─── Dataset extract
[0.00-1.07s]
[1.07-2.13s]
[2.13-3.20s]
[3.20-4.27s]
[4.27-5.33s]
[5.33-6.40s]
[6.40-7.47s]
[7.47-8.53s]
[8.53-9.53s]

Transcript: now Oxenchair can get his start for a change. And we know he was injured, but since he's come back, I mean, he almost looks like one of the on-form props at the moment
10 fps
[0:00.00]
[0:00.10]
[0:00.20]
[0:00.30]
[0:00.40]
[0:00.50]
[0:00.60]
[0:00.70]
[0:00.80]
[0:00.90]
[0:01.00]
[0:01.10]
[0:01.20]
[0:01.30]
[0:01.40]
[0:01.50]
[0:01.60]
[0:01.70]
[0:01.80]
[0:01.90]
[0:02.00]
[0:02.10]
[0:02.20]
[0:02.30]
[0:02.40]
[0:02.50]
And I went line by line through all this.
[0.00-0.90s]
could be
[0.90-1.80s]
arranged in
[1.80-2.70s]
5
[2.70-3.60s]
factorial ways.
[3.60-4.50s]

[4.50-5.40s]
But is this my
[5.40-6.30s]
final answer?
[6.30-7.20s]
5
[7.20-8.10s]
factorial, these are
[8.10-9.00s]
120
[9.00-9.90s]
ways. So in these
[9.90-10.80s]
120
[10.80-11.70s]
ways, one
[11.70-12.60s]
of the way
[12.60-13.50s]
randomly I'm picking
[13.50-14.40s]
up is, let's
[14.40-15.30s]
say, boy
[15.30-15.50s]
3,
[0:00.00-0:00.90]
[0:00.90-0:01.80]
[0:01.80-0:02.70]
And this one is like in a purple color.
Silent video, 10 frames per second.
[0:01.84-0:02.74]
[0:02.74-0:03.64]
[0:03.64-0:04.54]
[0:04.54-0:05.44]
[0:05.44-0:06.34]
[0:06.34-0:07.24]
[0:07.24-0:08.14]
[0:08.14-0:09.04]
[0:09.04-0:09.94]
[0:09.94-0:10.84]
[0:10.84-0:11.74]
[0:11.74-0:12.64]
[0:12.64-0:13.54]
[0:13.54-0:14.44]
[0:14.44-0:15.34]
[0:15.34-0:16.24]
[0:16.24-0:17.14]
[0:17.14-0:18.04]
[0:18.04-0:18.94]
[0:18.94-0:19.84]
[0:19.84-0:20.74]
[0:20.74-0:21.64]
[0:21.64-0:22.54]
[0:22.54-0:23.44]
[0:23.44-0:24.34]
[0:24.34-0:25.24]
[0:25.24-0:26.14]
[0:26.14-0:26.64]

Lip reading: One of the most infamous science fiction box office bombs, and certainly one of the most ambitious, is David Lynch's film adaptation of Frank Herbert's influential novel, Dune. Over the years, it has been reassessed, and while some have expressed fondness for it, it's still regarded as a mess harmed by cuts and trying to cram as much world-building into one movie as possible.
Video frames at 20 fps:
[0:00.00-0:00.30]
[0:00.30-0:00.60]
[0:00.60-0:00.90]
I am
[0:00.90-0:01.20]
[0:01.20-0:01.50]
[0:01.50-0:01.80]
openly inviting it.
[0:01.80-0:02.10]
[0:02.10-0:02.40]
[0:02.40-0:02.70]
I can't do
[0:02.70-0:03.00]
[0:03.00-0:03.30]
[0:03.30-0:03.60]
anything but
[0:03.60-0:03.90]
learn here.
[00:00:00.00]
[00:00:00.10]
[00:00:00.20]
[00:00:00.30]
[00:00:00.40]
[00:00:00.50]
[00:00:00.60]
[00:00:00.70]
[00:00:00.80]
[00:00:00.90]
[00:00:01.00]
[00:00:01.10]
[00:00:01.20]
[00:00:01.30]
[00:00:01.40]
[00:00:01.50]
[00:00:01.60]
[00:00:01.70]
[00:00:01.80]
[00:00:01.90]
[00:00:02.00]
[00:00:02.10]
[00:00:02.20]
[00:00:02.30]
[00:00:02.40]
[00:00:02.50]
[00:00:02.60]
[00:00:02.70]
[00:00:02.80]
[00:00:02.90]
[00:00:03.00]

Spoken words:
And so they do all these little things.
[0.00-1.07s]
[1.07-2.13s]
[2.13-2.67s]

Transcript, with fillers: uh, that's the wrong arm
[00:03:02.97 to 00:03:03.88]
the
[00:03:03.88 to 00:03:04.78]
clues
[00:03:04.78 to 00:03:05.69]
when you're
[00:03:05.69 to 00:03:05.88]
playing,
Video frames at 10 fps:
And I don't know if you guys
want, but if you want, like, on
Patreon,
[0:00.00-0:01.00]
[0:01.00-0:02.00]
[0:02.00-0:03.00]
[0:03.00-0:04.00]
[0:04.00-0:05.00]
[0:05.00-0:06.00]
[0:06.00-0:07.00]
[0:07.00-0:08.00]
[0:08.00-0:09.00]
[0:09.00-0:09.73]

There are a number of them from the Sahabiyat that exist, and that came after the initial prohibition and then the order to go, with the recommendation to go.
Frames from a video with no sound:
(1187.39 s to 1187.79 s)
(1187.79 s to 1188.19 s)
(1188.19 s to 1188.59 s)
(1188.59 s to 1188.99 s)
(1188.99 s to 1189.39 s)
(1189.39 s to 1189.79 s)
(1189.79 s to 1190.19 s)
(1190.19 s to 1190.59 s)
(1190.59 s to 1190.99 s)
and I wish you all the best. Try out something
──────
--- The task ---
Write out all the data exactly.

--- Written answer ---
[0.00-1.07s]
[1.07-2.13s]
[2.13-3.20s]
[3.20-4.27s]
[4.27-5.33s]
[5.33-6.40s]
[6.40-7.47s]
[7.47-8.53s]
[8.53-9.53s]

Transcript: now Oxenchair can get his start for a change. And we know he was injured, but since he's come back, I mean, he almost looks like one of the on-form props at the moment
10 fps
[0:00.00]
[0:00.10]
[0:00.20]
[0:00.30]
[0:00.40]
[0:00.50]
[0:00.60]
[0:00.70]
[0:00.80]
[0:00.90]
[0:01.00]
[0:01.10]
[0:01.20]
[0:01.30]
[0:01.40]
[0:01.50]
[0:01.60]
[0:01.70]
[0:01.80]
[0:01.90]
[0:02.00]
[0:02.10]
[0:02.20]
[0:02.30]
[0:02.40]
[0:02.50]
And I went line by line through all this.
[0.00-0.90s]
could be
[0.90-1.80s]
arranged in
[1.80-2.70s]
5
[2.70-3.60s]
factorial ways.
[3.60-4.50s]

[4.50-5.40s]
But is this my
[5.40-6.30s]
final answer?
[6.30-7.20s]
5
[7.20-8.10s]
factorial, these are
[8.10-9.00s]
120
[9.00-9.90s]
ways. So in these
[9.90-10.80s]
120
[10.80-11.70s]
ways, one
[11.70-12.60s]
of the way
[12.60-13.50s]
randomly I'm picking
[13.50-14.40s]
up is, let's
[14.40-15.30s]
say, boy
[15.30-15.50s]
3,
[0:00.00-0:00.90]
[0:00.90-0:01.80]
[0:01.80-0:02.70]
And this one is like in a purple color.
Silent video, 10 frames per second.
[0:01.84-0:02.74]
[0:02.74-0:03.64]
[0:03.64-0:04.54]
[0:04.54-0:05.44]
[0:05.44-0:06.34]
[0:06.34-0:07.24]
[0:07.24-0:08.14]
[0:08.14-0:09.04]
[0:09.04-0:09.94]
[0:09.94-0:10.84]
[0:10.84-0:11.74]
[0:11.74-0:12.64]
[0:12.64-0:13.54]
[0:13.54-0:14.44]
[0:14.44-0:15.34]
[0:15.34-0:16.24]
[0:16.24-0:17.14]
[0:17.14-0:18.04]
[0:18.04-0:18.94]
[0:18.94-0:19.84]
[0:19.84-0:20.74]
[0:20.74-0:21.64]
[0:21.64-0:22.54]
[0:22.54-0:23.44]
[0:23.44-0:24.34]
[0:24.34-0:25.24]
[0:25.24-0:26.14]
[0:26.14-0:26.64]

Lip reading: One of the most infamous science fiction box office bombs, and certainly one of the most ambitious, is David Lynch's film adaptation of Frank Herbert's influential novel, Dune. Over the years, it has been reassessed, and while some have expressed fondness for it, it's still regarded as a mess harmed by cuts and trying to cram as much world-building into one movie as possible.
Video frames at 20 fps:
[0:00.00-0:00.30]
[0:00.30-0:00.60]
[0:00.60-0:00.90]
I am
[0:00.90-0:01.20]
[0:01.20-0:01.50]
[0:01.50-0:01.80]
openly inviting it.
[0:01.80-0:02.10]
[0:02.10-0:02.40]
[0:02.40-0:02.70]
I can't do
[0:02.70-0:03.00]
[0:03.00-0:03.30]
[0:03.30-0:03.60]
anything but
[0:03.60-0:03.90]
learn here.
[00:00:00.00]
[00:00:00.10]
[00:00:00.20]
[00:00:00.30]
[00:00:00.40]
[00:00:00.50]
[00:00:00.60]
[00:00:00.70]
[00:00:00.80]
[00:00:00.90]
[00:00:01.00]
[00:00:01.10]
[00:00:01.20]
[00:00:01.30]
[00:00:01.40]
[00:00:01.50]
[00:00:01.60]
[00:00:01.70]
[00:00:01.80]
[00:00:01.90]
[00:00:02.00]
[00:00:02.10]
[00:00:02.20]
[00:00:02.30]
[00:00:02.40]
[00:00:02.50]
[00:00:02.60]
[00:00:02.70]
[00:00:02.80]
[00:00:02.90]
[00:00:03.00]

Spoken words:
And so they do all these little things.
[0.00-1.07s]
[1.07-2.13s]
[2.13-2.67s]

Transcript, with fillers: uh, that's the wrong arm
[00:03:02.97 to 00:03:03.88]
the
[00:03:03.88 to 00:03:04.78]
clues
[00:03:04.78 to 00:03:05.69]
when you're
[00:03:05.69 to 00:03:05.88]
playing,
Video frames at 10 fps:
And I don't know if you guys
want, but if you want, like, on
Patreon,
[0:00.00-0:01.00]
[0:01.00-0:02.00]
[0:02.00-0:03.00]
[0:03.00-0:04.00]
[0:04.00-0:05.00]
[0:05.00-0:06.00]
[0:06.00-0:07.00]
[0:07.00-0:08.00]
[0:08.00-0:09.00]
[0:09.00-0:09.73]

There are a number of them from the Sahabiyat that exist, and that came after the initial prohibition and then the order to go, with the recommendation to go.
Frames from a video with no sound:
(1187.39 s to 1187.79 s)
(1187.79 s to 1188.19 s)
(1188.19 s to 1188.59 s)
(1188.59 s to 1188.99 s)
(1188.99 s to 1189.39 s)
(1189.39 s to 1189.79 s)
(1189.79 s to 1190.19 s)
(1190.19 s to 1190.59 s)
(1190.59 s to 1190.99 s)
and I wish you all the best. Try out something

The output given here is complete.